Nos próximos dias, o Sindest convocará professores, diretores, secretários, inspetores, cozinheiras, merendeiras e demais profissionais do setor para assinarem as procurações.
“Infelizmente, as ações têm que ser individuais, embora em grupos, porque assim manda a legislação”, explica o dirigente. Para ele, o ideal serial o sindicato poder ajuizar em nome de todos.
As ações cobrarão o abono não pago quando a prefeitura obrigou os servidores da rede municipal de ensino a entrarem de férias, no final de maio, por causa da pandemia.
“Já foi um horror essa medida porque não se tratou de férias, mas sim de castigo, a partir do momento em que todos ficaram trancados em casa em vez de aproveitar o período de descanso anual”, pondera Fábio.

Pagar
dobrado

Acontece que, além das férias impostas, a prefeitura não pagou, 48 horas antes do afastamento, o abono de 50% previsto em lei. “E quem paga errado paga dobrado”, alertou o sindicalista a Leocádio.
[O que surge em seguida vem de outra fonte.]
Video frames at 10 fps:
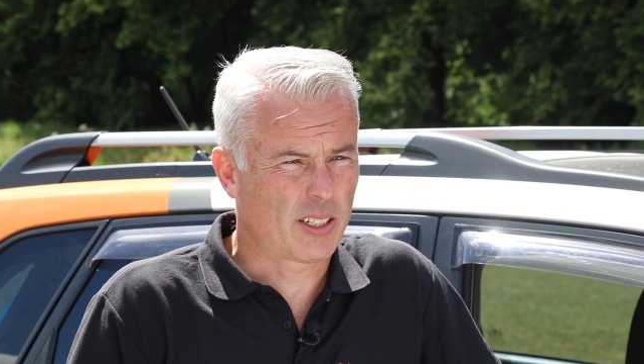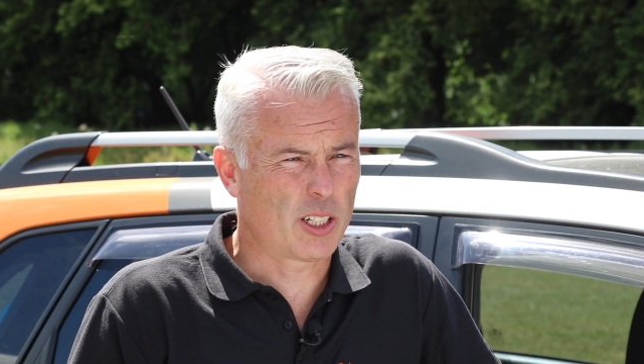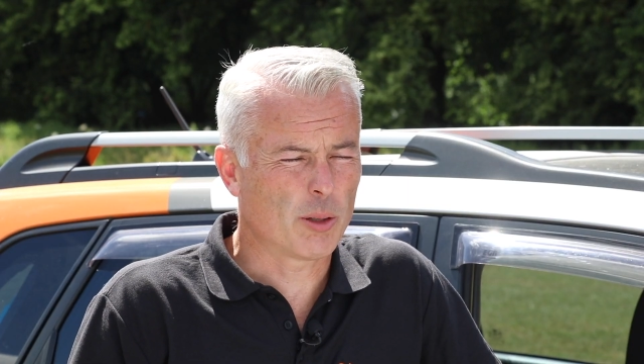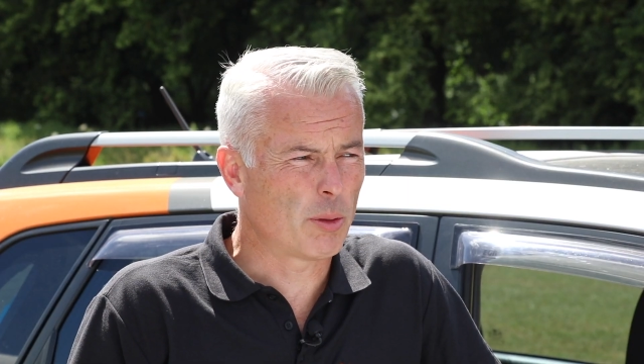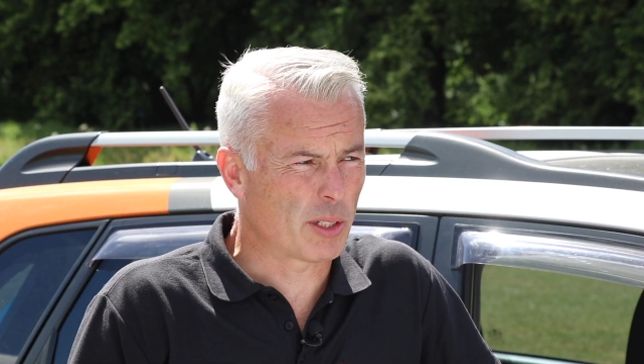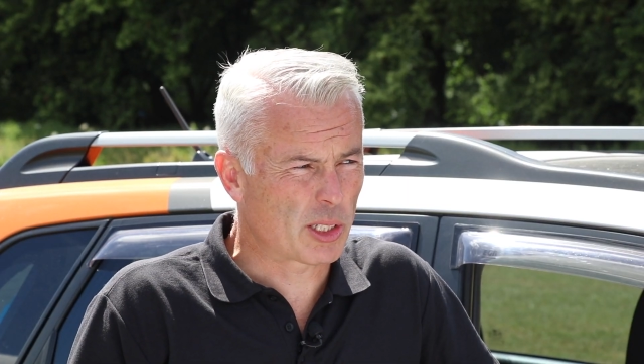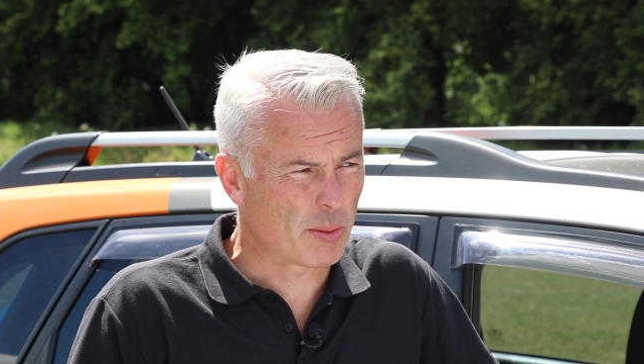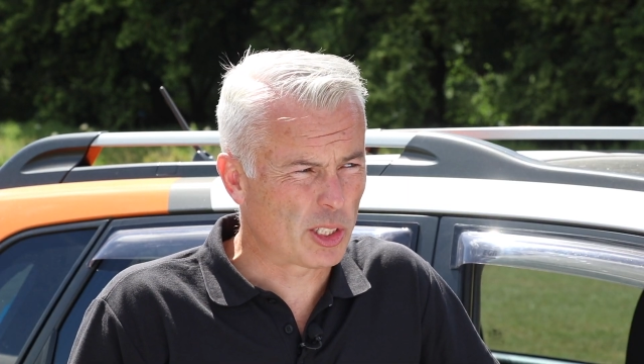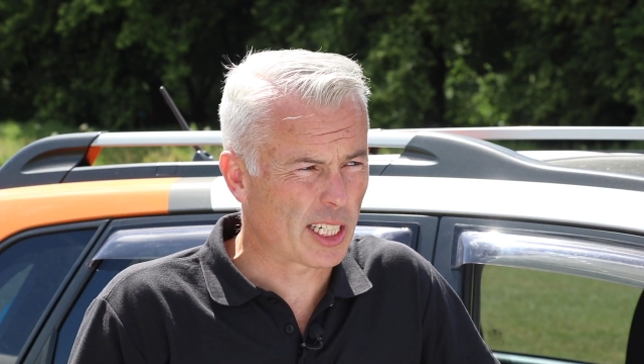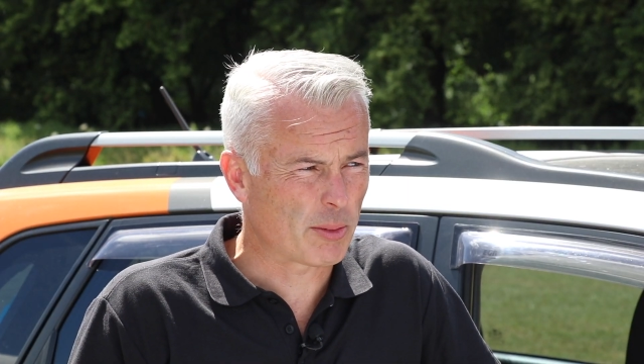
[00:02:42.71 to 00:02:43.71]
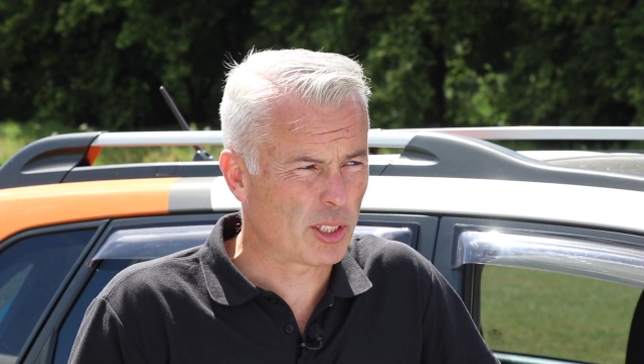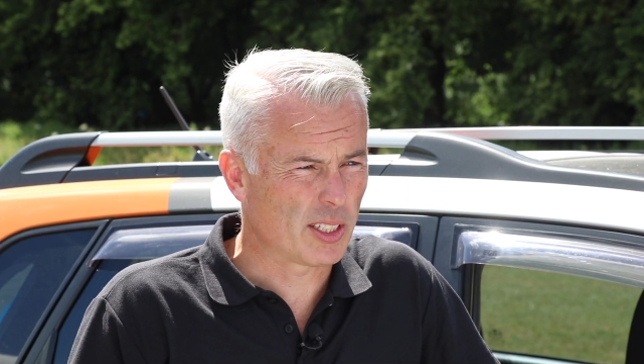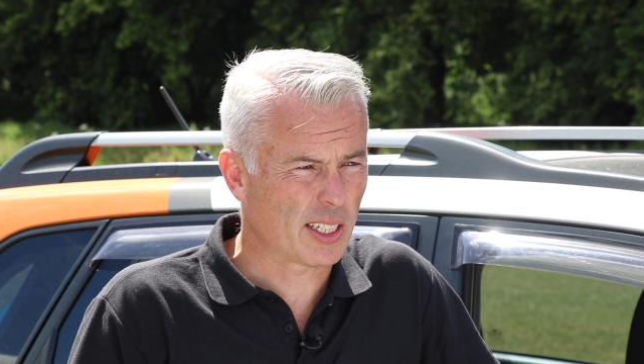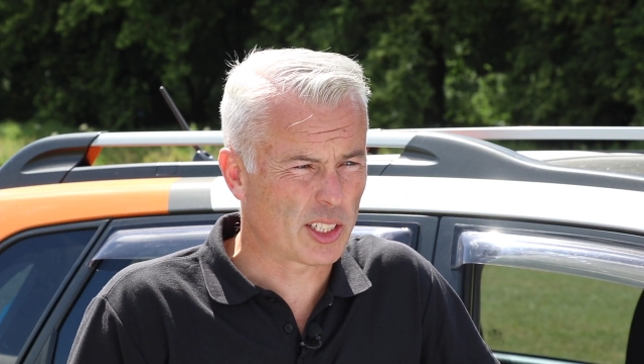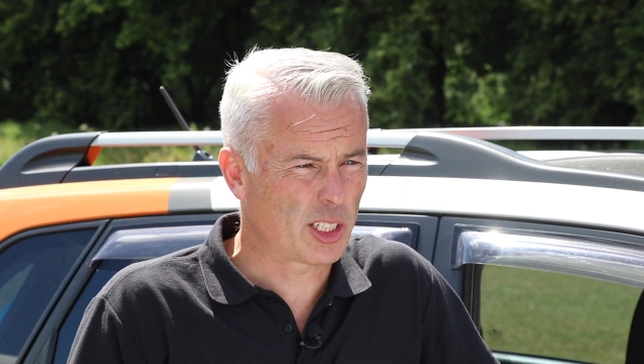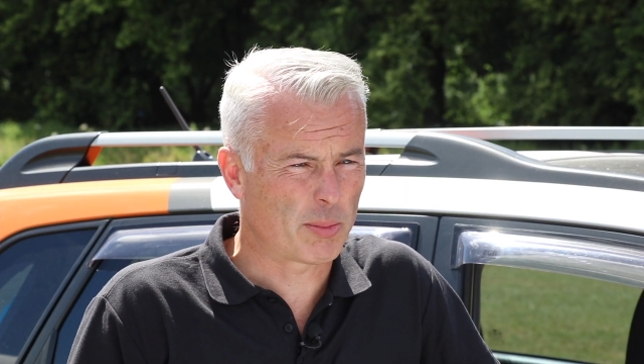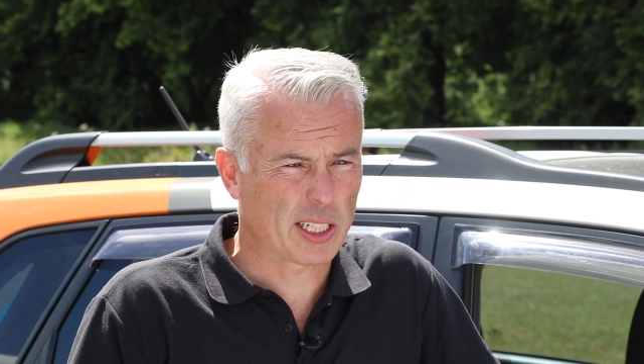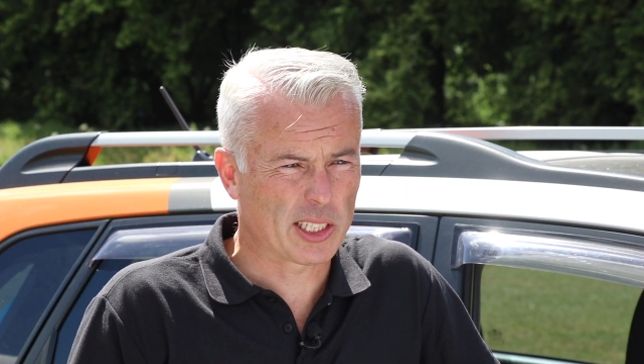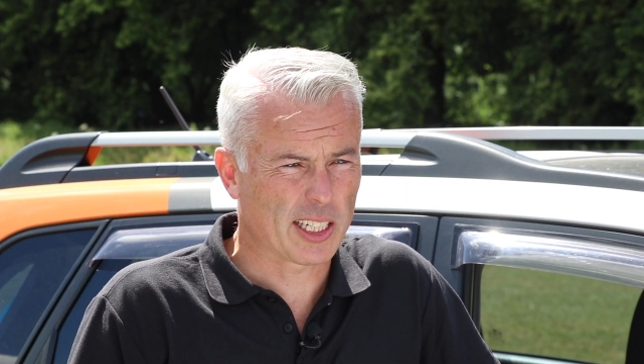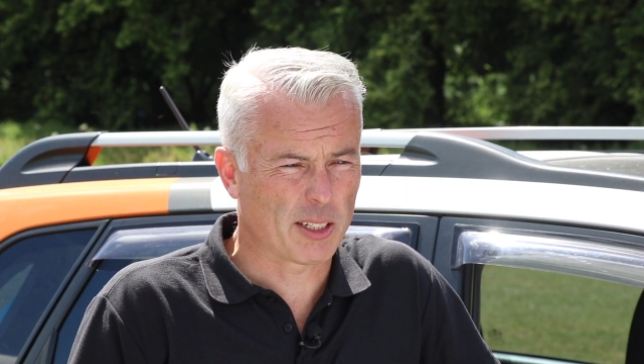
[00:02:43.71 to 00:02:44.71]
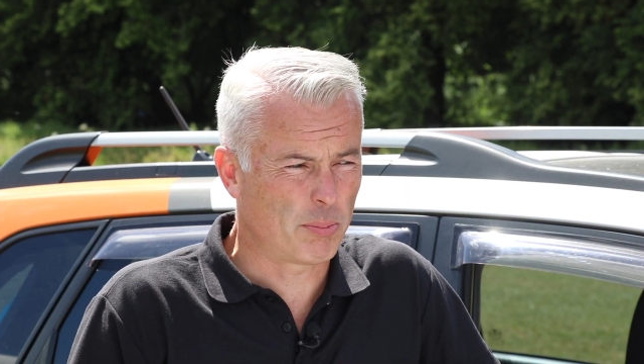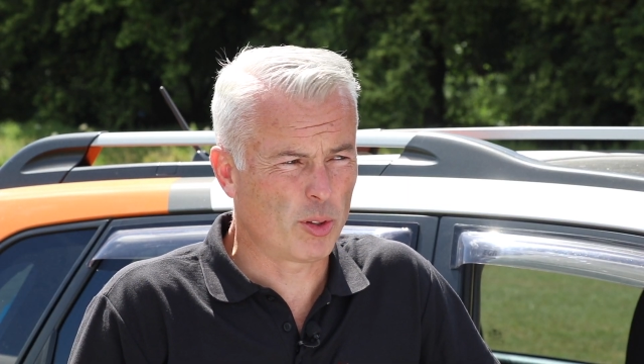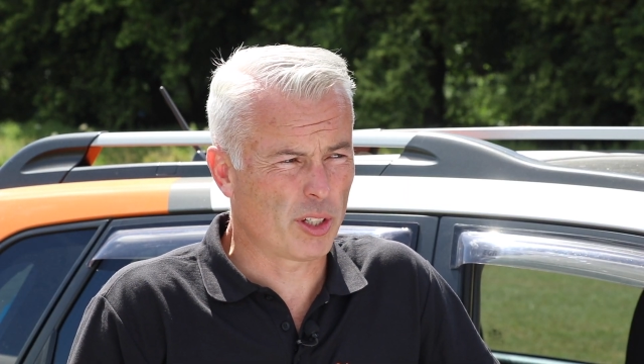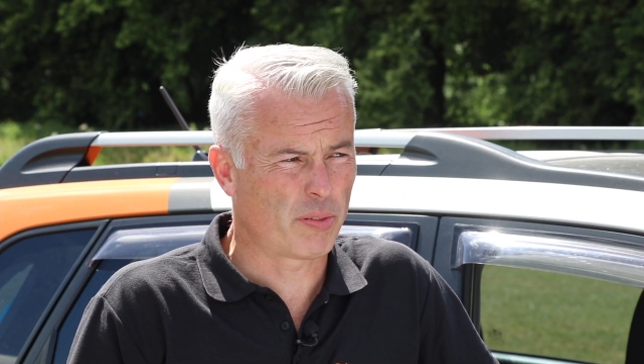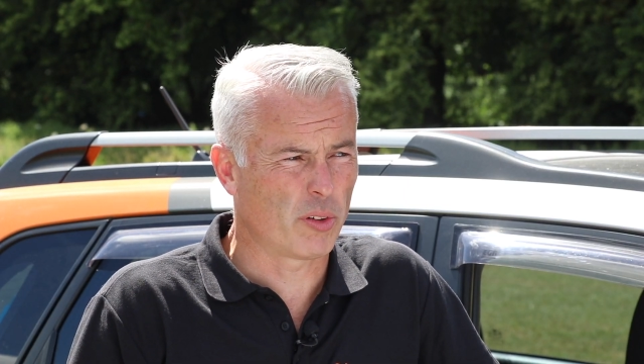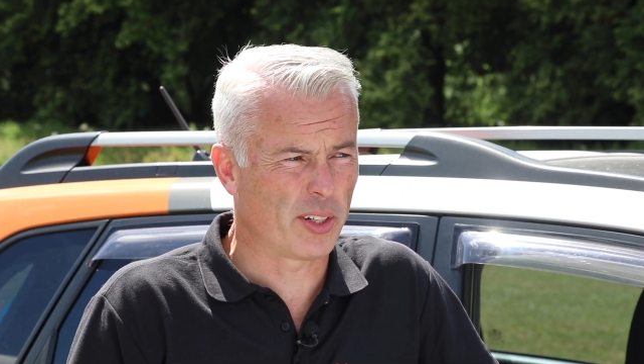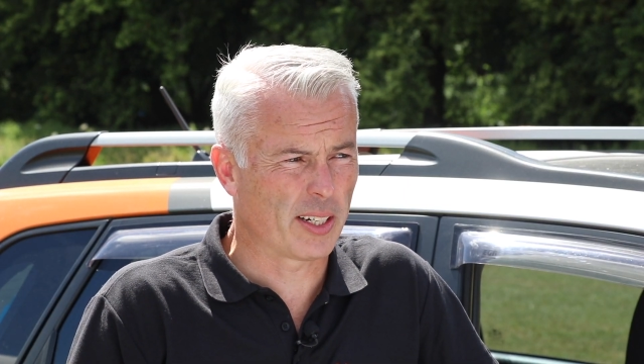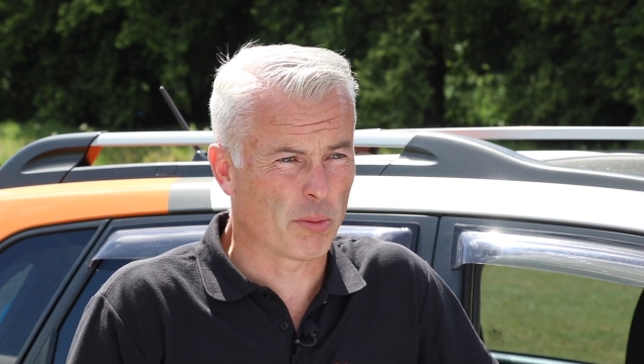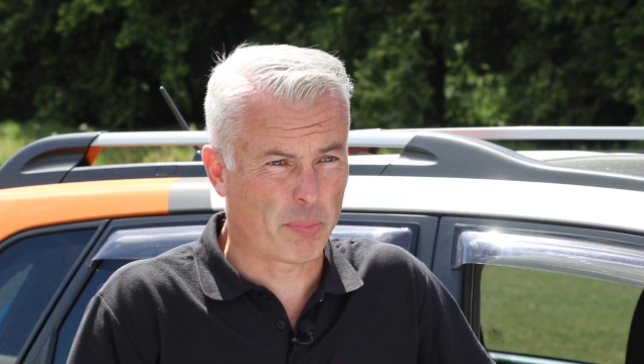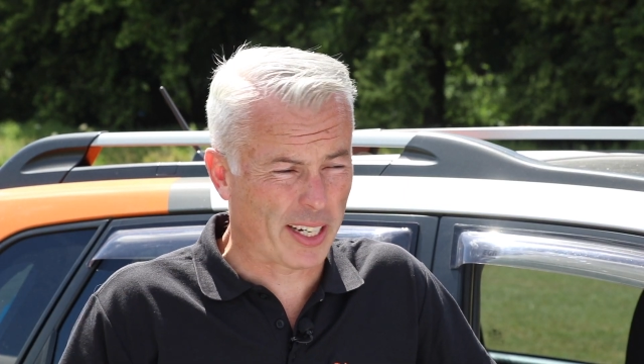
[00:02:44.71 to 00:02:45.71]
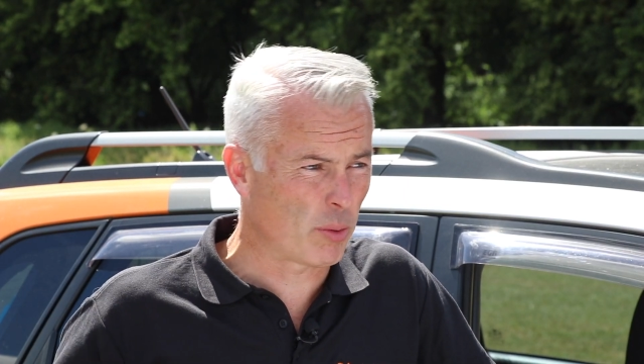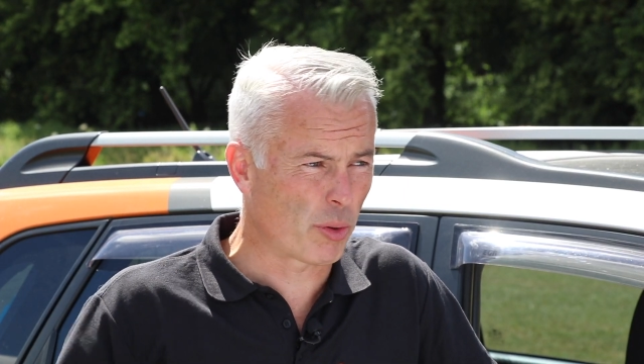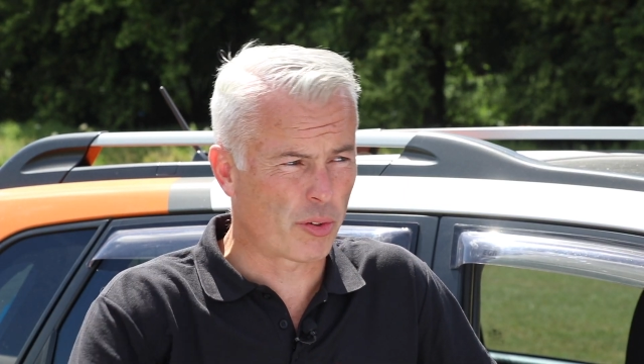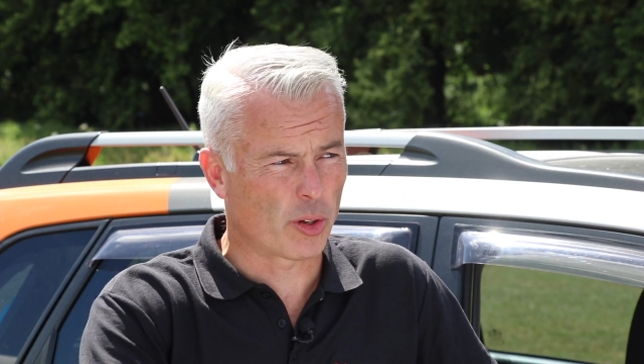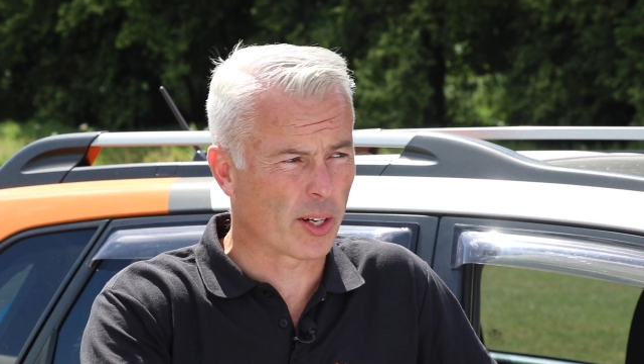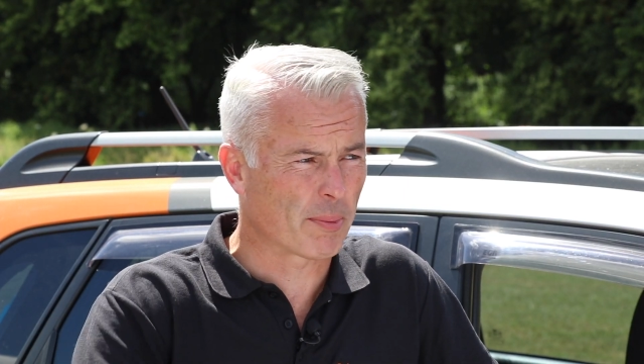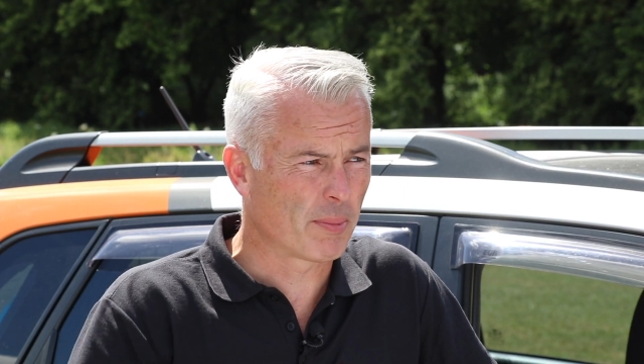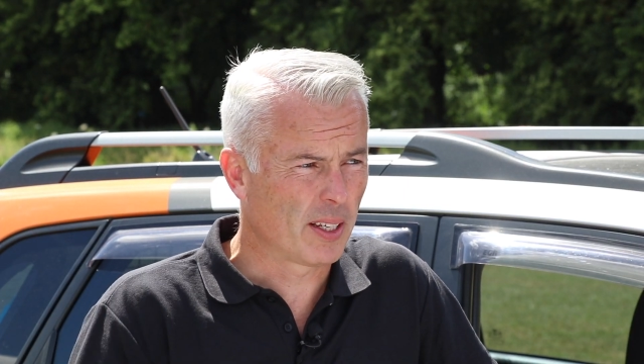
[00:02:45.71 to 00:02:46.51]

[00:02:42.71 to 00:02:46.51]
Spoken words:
common misconception is to basically put your foot down and power through it.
Na reunião, o secretário municipal disse que o abono será pago até 31 de dezembro. Fábio retrucou que as ações trabalhistas poderão resultar em indenizações de até três salários, além de juros e correção monetária.
Antes de anunciar a medida judicial, o sindicalista propôs ao representante do prefeito Paulo Alexandre Barbosa (PSDB) a revogação do decreto que concedeu as férias.
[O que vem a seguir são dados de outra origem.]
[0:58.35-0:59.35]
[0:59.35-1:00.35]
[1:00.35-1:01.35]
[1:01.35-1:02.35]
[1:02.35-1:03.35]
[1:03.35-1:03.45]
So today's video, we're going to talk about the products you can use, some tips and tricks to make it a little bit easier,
“Isso seria o ideal, pois assim o período de afastamento, como aconteceu com os demais servidores, ficaria a título de isolamento e não de férias, que seriam então concedidas em outro momento”, disse.
O sindicalista também adiantou a Leocádio que ajuizará ações de cumprimento do acordo coletivo de trabalho de 2019 em nome dos 30 servidores lotados nos cemitérios municipais.
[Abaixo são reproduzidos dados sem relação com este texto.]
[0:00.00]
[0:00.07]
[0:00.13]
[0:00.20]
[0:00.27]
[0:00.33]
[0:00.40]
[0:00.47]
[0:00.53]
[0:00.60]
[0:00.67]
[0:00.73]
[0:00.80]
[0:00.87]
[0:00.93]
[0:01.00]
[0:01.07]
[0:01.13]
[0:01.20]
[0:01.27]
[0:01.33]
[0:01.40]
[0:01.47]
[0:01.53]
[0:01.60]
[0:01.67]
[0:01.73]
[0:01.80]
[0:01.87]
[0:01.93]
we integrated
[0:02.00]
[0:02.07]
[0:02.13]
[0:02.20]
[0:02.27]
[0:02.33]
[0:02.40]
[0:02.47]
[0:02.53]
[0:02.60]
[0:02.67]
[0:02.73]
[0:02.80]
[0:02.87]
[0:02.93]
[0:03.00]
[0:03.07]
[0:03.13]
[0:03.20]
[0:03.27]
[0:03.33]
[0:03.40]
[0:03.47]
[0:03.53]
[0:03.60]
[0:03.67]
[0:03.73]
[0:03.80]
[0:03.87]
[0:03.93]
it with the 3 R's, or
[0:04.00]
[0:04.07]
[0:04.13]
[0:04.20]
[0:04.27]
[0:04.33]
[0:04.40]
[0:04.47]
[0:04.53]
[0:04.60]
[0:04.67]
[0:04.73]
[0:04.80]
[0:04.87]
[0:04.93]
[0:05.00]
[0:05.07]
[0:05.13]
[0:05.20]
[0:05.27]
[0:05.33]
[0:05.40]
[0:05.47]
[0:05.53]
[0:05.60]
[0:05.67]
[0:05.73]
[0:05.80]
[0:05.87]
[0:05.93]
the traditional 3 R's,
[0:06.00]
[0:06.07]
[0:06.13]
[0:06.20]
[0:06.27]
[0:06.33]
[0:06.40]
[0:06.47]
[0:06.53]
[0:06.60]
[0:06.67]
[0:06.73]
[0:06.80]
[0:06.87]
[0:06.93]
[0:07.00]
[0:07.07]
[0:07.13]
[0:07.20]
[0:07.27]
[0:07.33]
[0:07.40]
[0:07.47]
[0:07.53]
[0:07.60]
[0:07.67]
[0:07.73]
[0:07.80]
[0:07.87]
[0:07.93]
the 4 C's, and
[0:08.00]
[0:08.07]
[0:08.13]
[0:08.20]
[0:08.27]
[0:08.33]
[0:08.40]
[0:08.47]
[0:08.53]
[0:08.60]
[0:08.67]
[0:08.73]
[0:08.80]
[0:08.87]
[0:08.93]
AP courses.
Fábio lembrou ao secretário que o prefeito obrigou-se, pelo acordo, a enviar projeto de lei à câmara para conceder gratificação de R$ 600 aos trabalhadores, mas não mandou.

Atrapalhar
nas eleições

Por fim, o presidente do Sindest cobrou da prefeitura a reabertura da negociação para a data-base de fevereiro, interrompida unilateralmente antes do recesso causado pela pandemia da covid-19.
“A campanha eleitoral para prefeitura e câmara está aí e não queremos atrapalhar os candidatos do prefeito, mas também não aceitamos que ele nos faça de bobos”, finalizou Fábio.